*** Available records ***
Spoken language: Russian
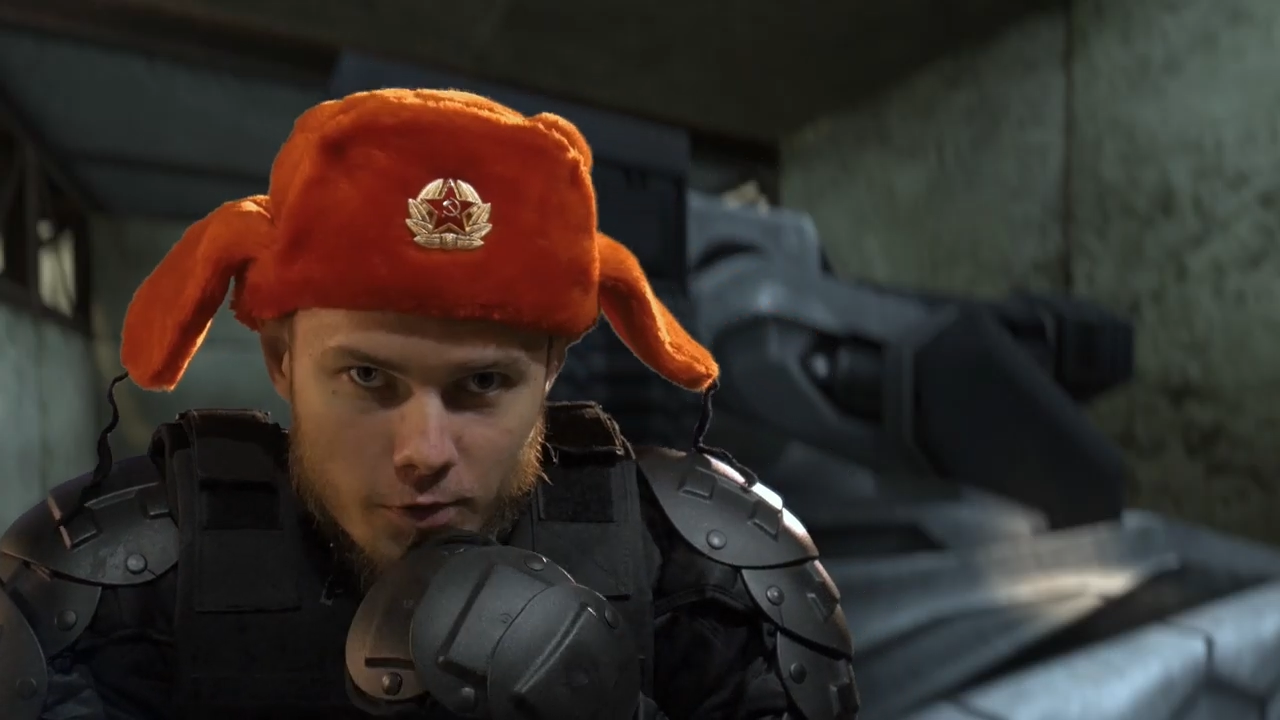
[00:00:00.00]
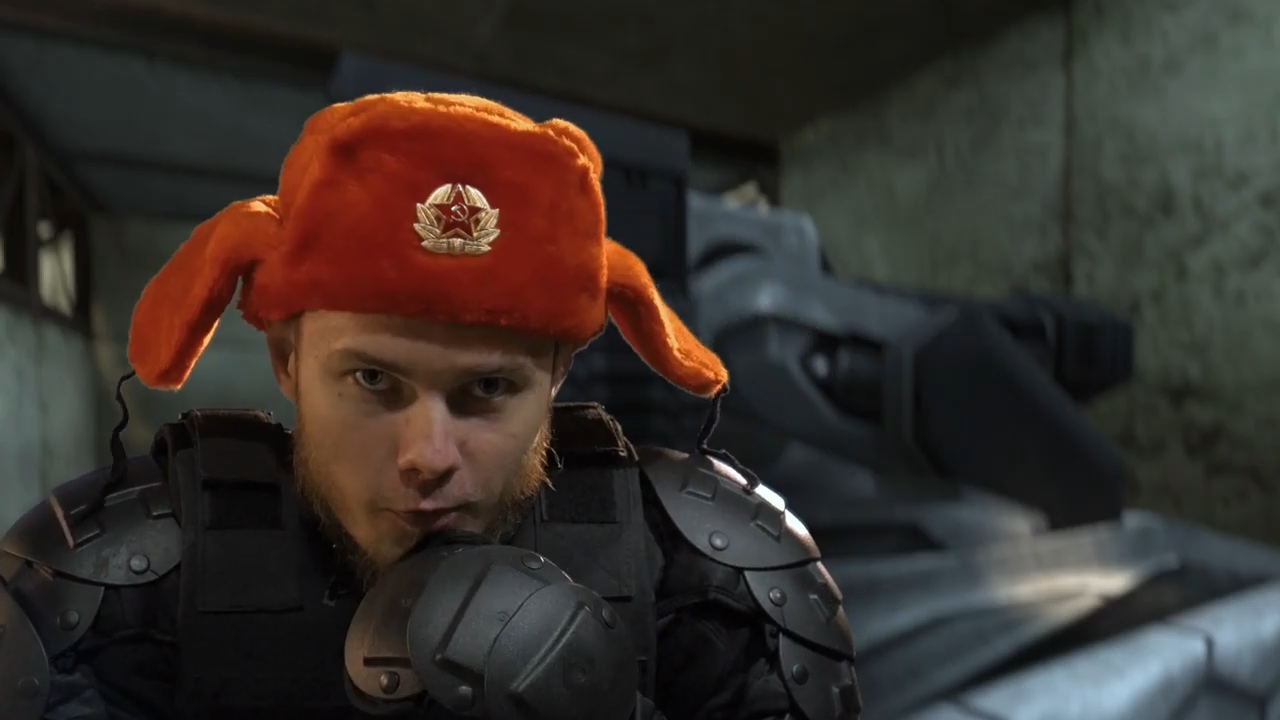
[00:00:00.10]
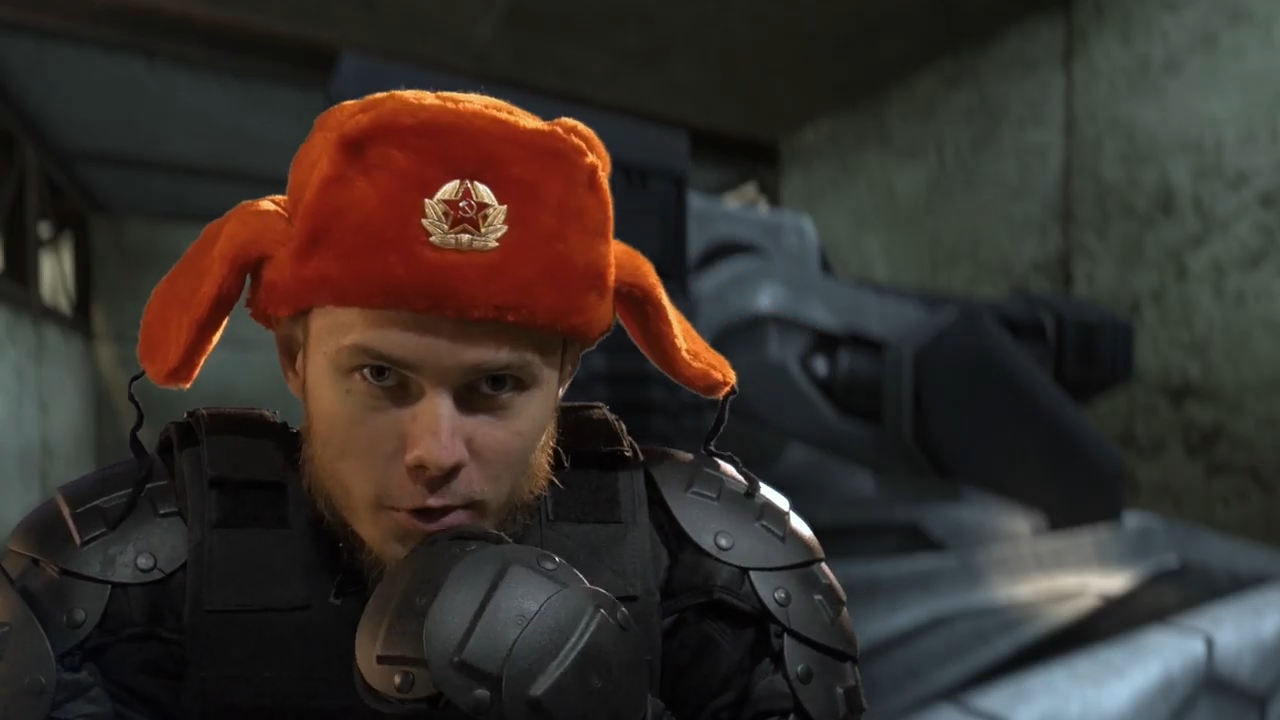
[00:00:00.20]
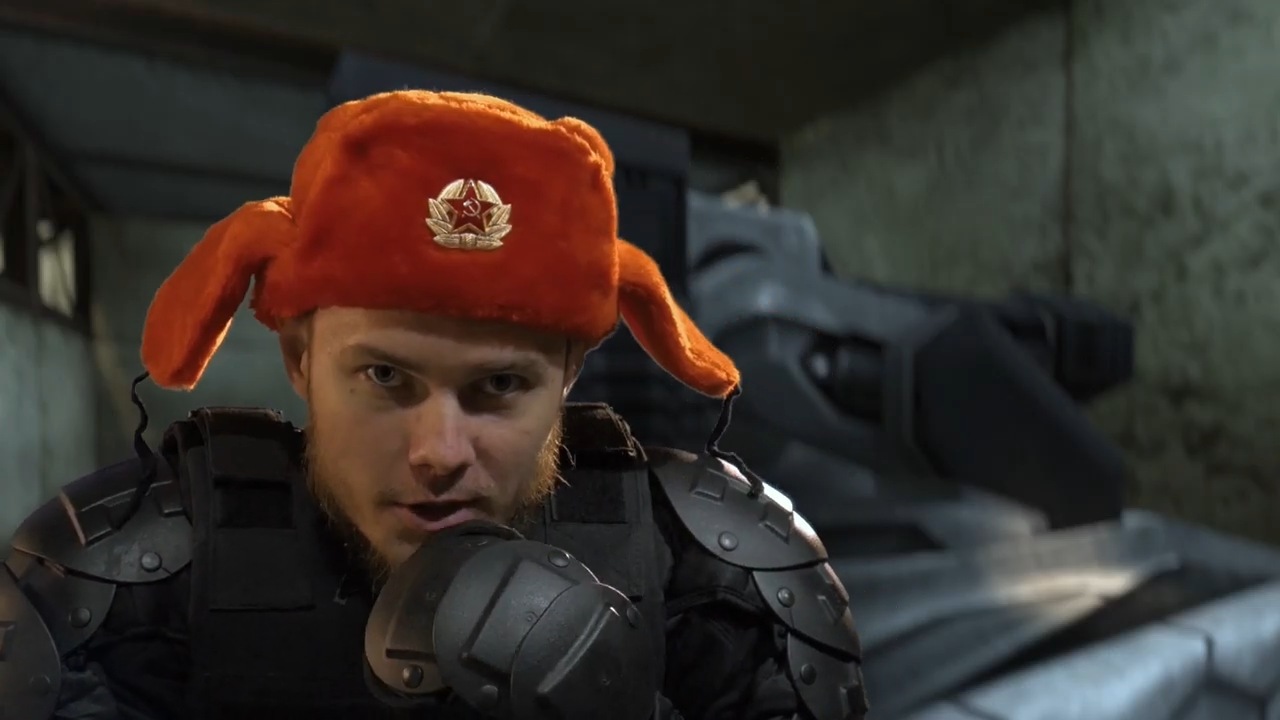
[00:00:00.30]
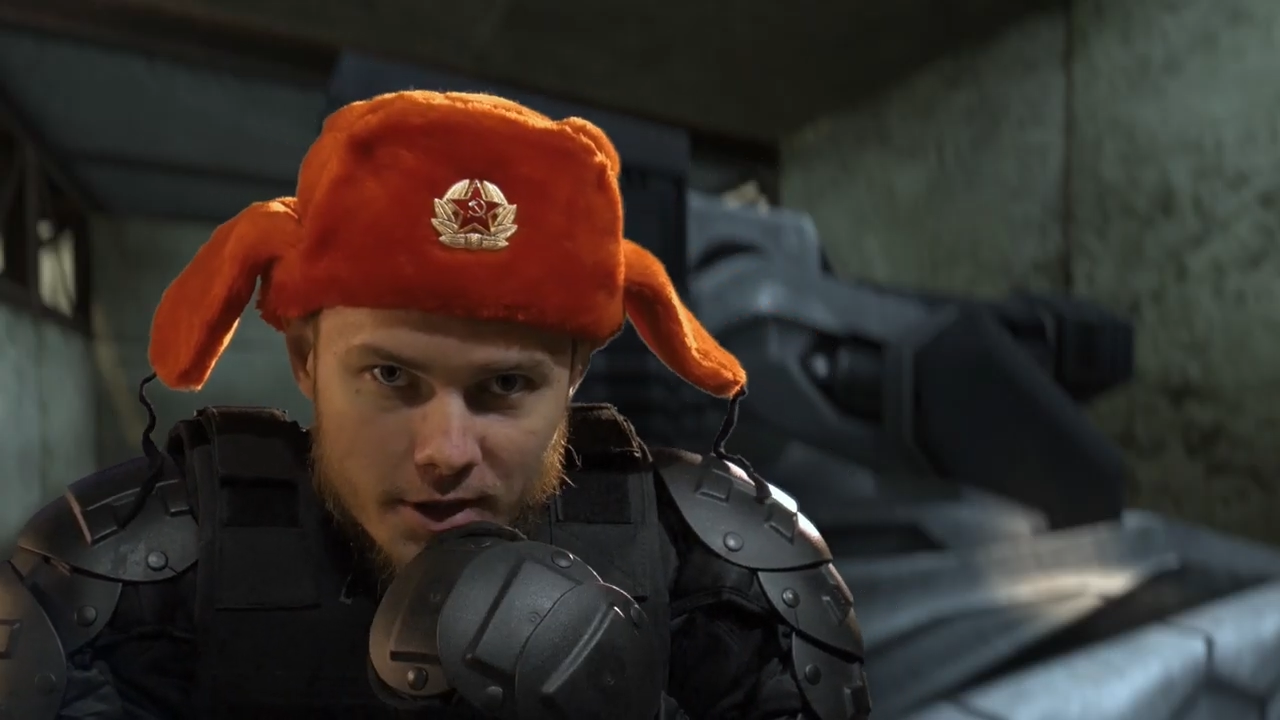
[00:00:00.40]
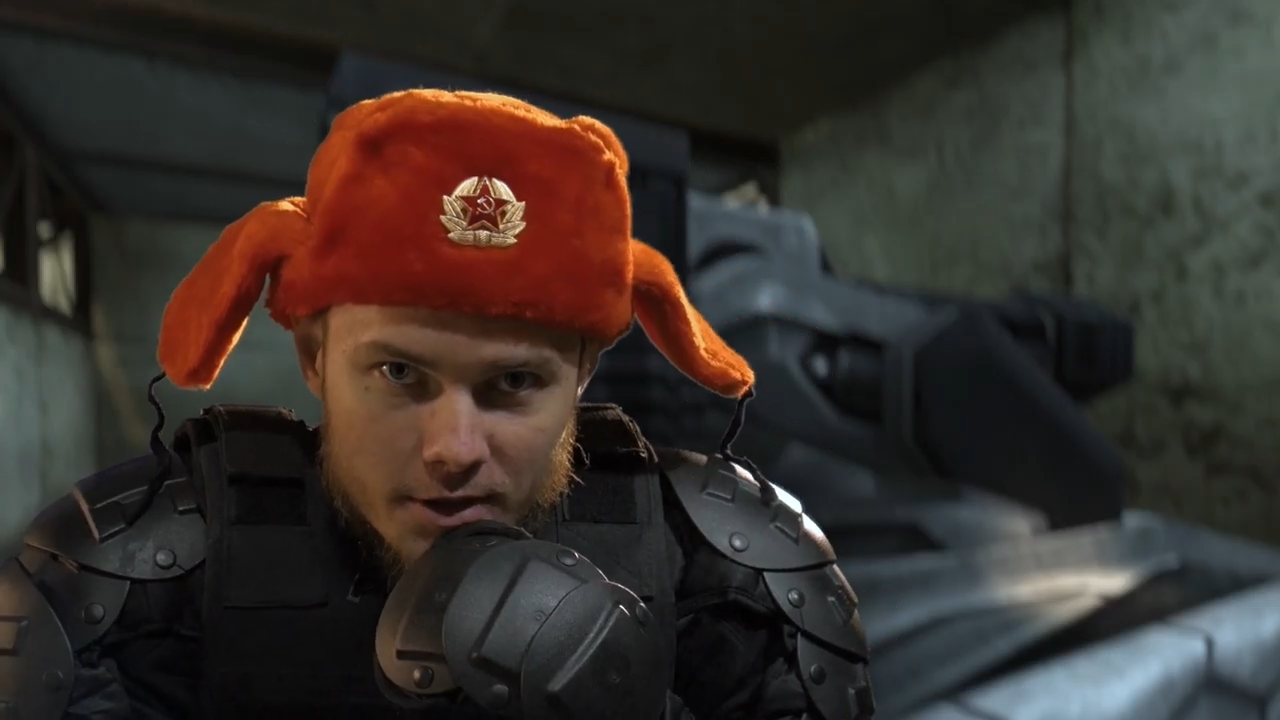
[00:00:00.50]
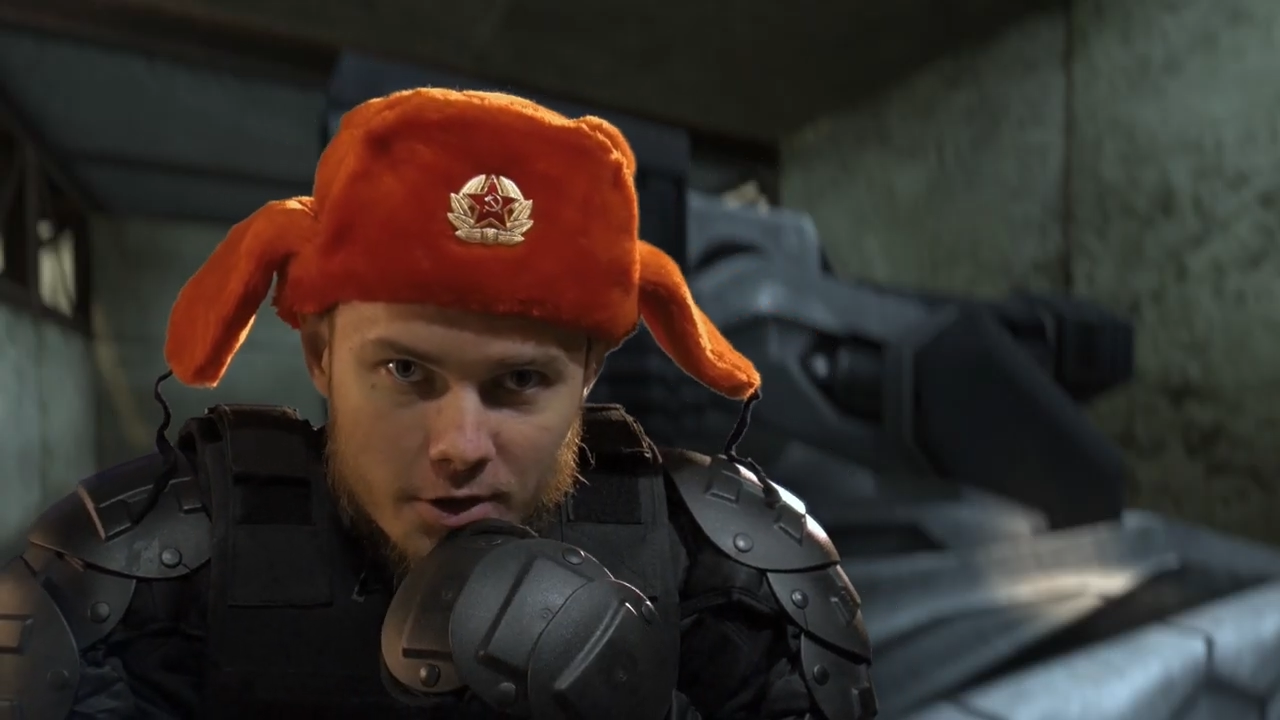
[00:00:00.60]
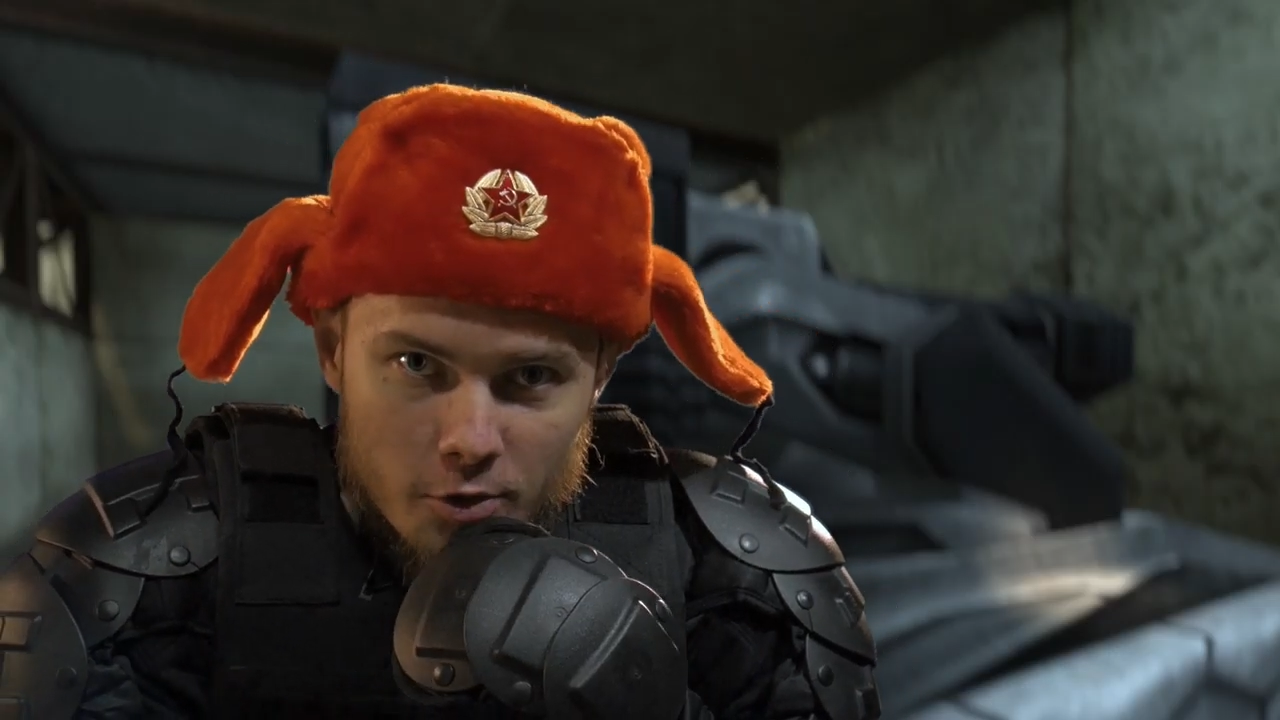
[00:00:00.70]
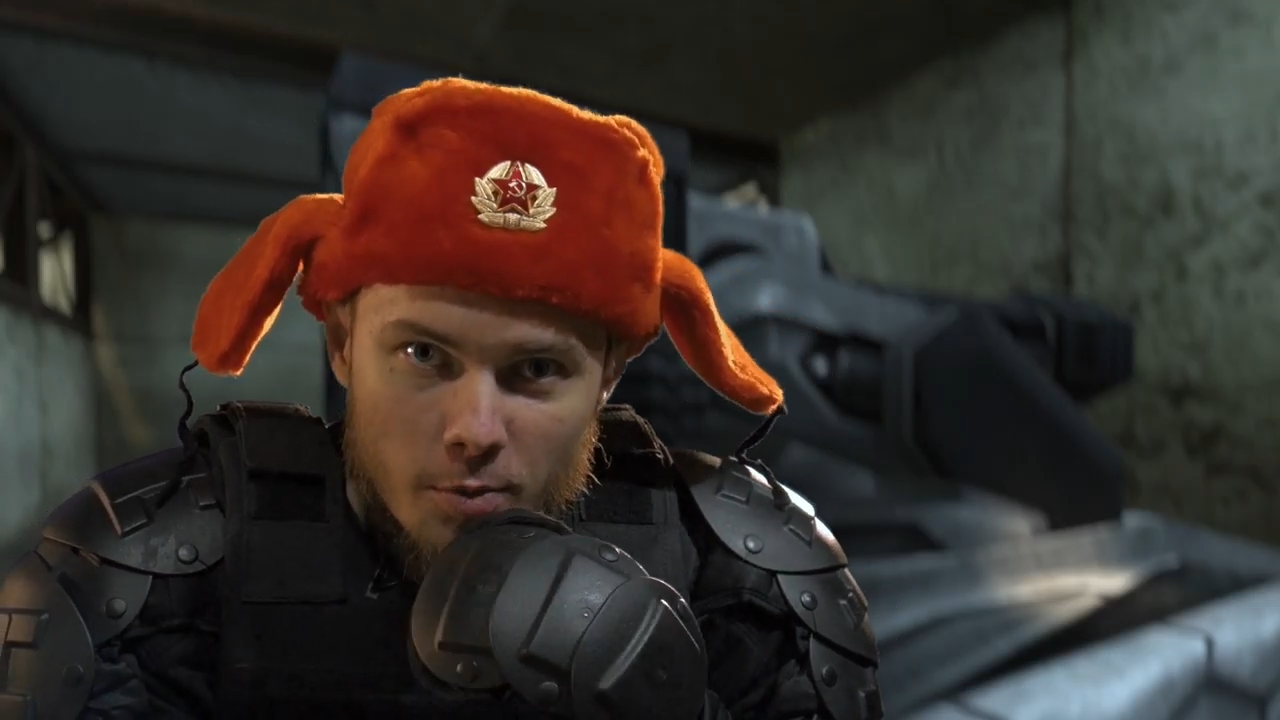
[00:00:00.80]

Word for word: тот возраст,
*** End of Available records ***
* How to complete this task:
Reproduce each entry word for word and cut the images.

* Answer box:
Spoken language: Russian
[00:00:00.00]
[00:00:00.10]
[00:00:00.20]
[00:00:00.30]
[00:00:00.40]
[00:00:00.50]
[00:00:00.60]
[00:00:00.70]
[00:00:00.80]

Word for word: тот возраст,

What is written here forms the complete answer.